WHAT IS REQUIRED: Print only the lines below from the one with "[00:27:38.72 to 00:27:39.72]" to the one with "[00:00:00.17]", both included, exactly as they stand. Leave pictures out.

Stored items
◇ ◇ ◇ ◇ ◇ ◇ ◇
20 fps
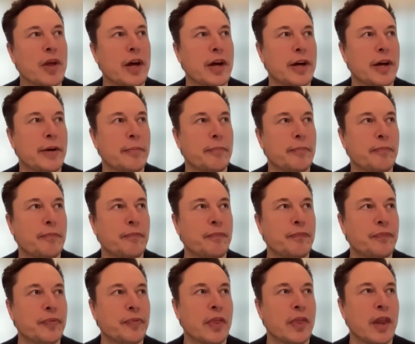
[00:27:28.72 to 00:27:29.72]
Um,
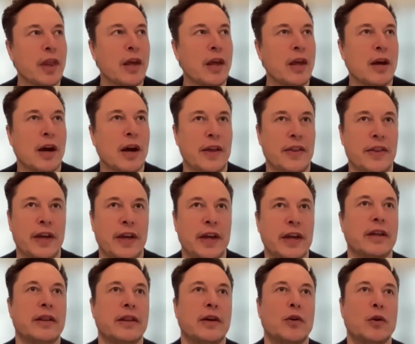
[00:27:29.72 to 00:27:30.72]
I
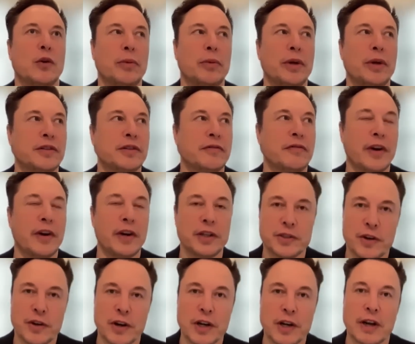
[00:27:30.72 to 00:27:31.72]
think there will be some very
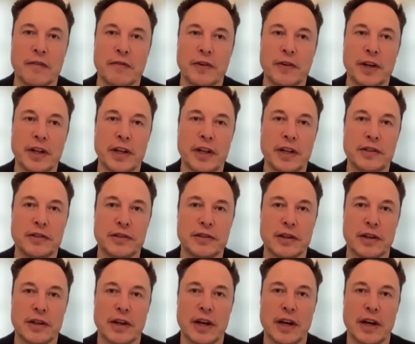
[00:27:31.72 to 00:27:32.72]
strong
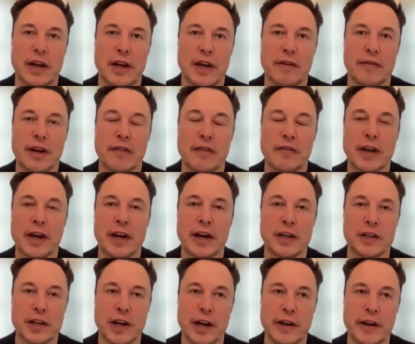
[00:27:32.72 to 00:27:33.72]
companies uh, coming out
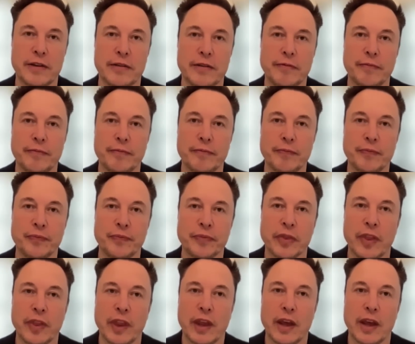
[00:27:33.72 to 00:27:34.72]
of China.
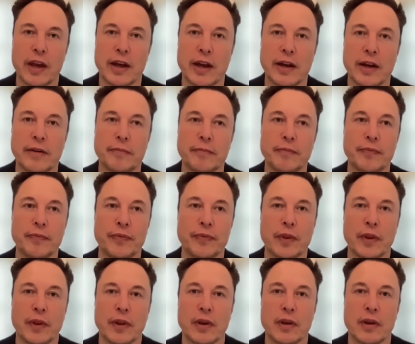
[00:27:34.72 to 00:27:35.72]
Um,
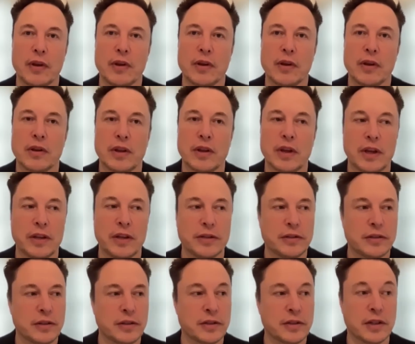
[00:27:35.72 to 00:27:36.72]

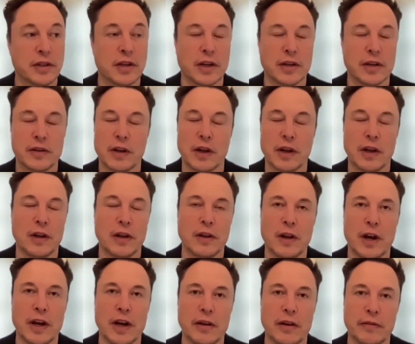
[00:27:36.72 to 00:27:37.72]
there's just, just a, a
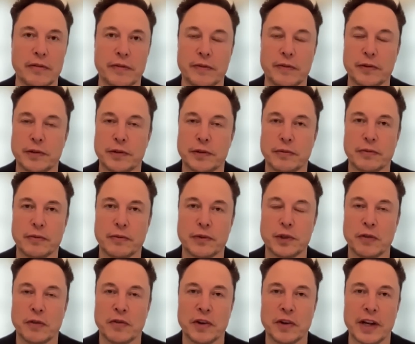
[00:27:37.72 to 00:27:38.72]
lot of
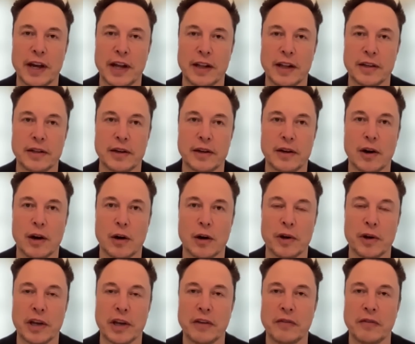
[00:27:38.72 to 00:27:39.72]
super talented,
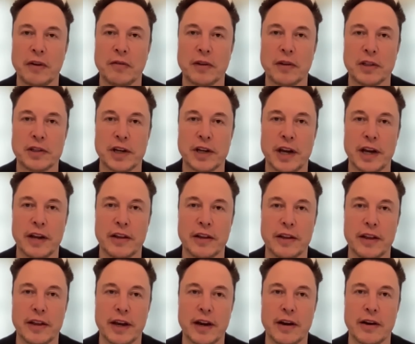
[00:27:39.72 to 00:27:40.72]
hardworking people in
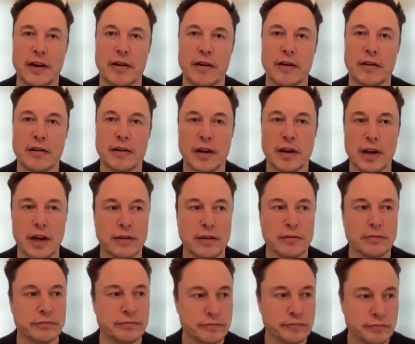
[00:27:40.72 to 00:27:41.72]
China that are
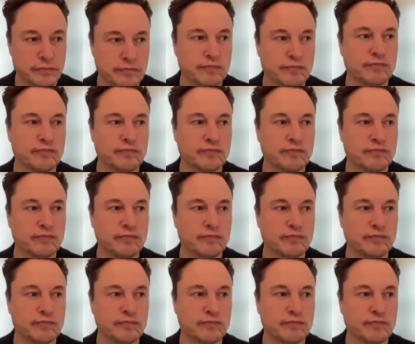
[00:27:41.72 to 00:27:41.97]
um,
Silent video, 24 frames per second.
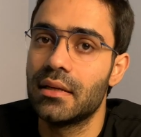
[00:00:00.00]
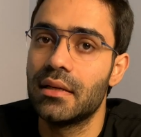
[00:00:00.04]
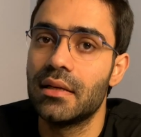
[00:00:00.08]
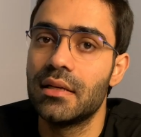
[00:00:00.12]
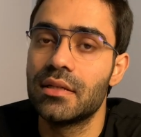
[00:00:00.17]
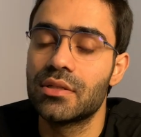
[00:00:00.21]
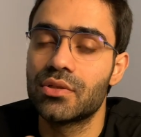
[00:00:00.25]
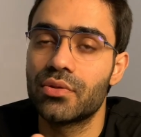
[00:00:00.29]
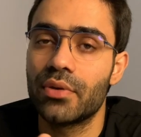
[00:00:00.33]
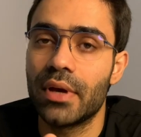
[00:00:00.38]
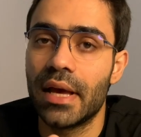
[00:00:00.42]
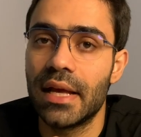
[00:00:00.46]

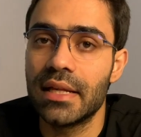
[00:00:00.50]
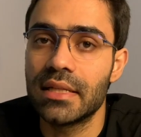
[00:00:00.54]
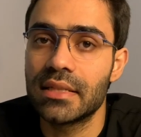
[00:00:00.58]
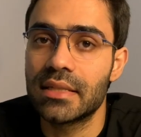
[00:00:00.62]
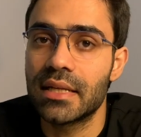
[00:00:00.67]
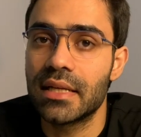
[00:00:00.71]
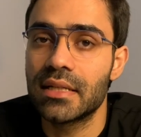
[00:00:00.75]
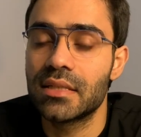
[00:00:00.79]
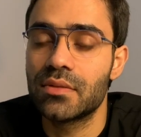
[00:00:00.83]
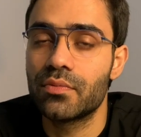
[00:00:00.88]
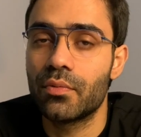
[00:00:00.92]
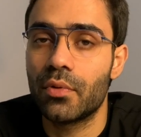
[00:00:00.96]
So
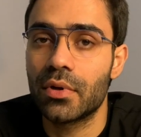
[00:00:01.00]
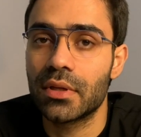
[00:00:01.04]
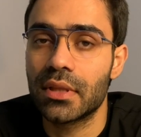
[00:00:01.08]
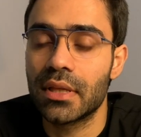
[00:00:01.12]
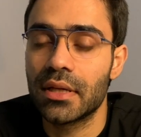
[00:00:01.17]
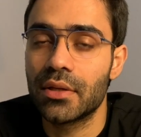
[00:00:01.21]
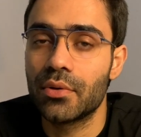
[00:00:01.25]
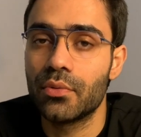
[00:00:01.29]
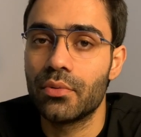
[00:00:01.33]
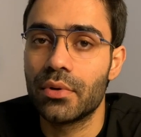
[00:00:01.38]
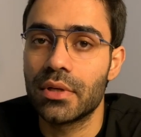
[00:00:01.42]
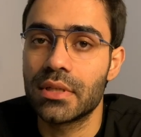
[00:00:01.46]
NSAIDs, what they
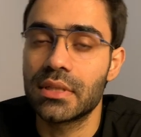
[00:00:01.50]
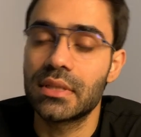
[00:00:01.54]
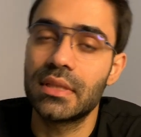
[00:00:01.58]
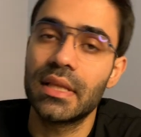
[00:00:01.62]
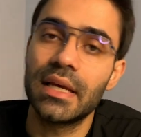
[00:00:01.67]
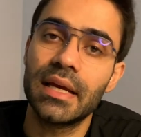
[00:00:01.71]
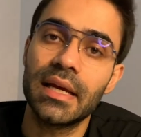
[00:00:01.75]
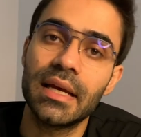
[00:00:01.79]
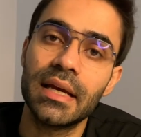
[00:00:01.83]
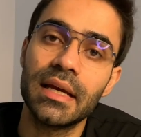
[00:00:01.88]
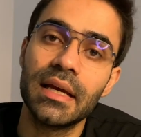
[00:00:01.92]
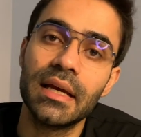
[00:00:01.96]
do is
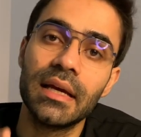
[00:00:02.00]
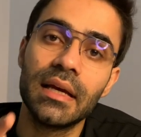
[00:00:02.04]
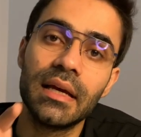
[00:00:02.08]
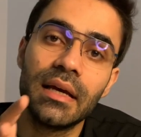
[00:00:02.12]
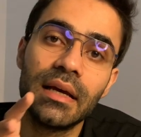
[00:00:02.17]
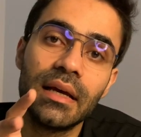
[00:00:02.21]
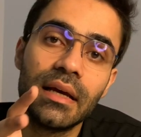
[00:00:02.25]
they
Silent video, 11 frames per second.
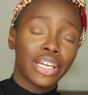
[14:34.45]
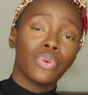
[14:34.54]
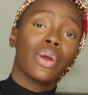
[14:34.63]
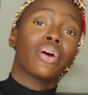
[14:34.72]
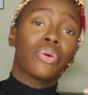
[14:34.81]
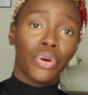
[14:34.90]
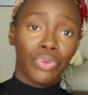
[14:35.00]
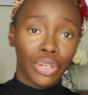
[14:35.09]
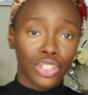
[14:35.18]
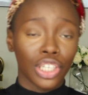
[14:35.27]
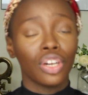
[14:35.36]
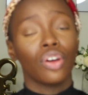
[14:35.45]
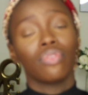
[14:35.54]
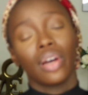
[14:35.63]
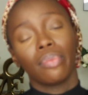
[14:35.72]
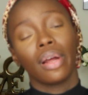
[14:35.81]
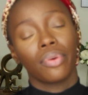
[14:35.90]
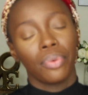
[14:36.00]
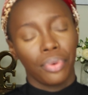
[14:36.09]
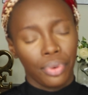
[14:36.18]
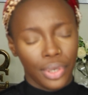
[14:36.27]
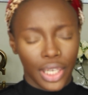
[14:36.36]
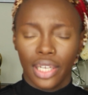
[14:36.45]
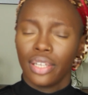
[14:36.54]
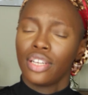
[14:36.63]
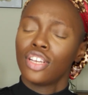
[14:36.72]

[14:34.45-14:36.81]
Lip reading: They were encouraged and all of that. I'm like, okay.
◇ ◇ ◇ ◇ ◇ ◇ ◇
SOLUTION TO THIS PROBLEM:
[00:27:38.72 to 00:27:39.72]
super talented,
[00:27:39.72 to 00:27:40.72]
hardworking people in
[00:27:40.72 to 00:27:41.72]
China that are
[00:27:41.72 to 00:27:41.97]
um,
Silent video, 24 frames per second.
[00:00:00.00]
[00:00:00.04]
[00:00:00.08]
[00:00:00.12]
[00:00:00.17]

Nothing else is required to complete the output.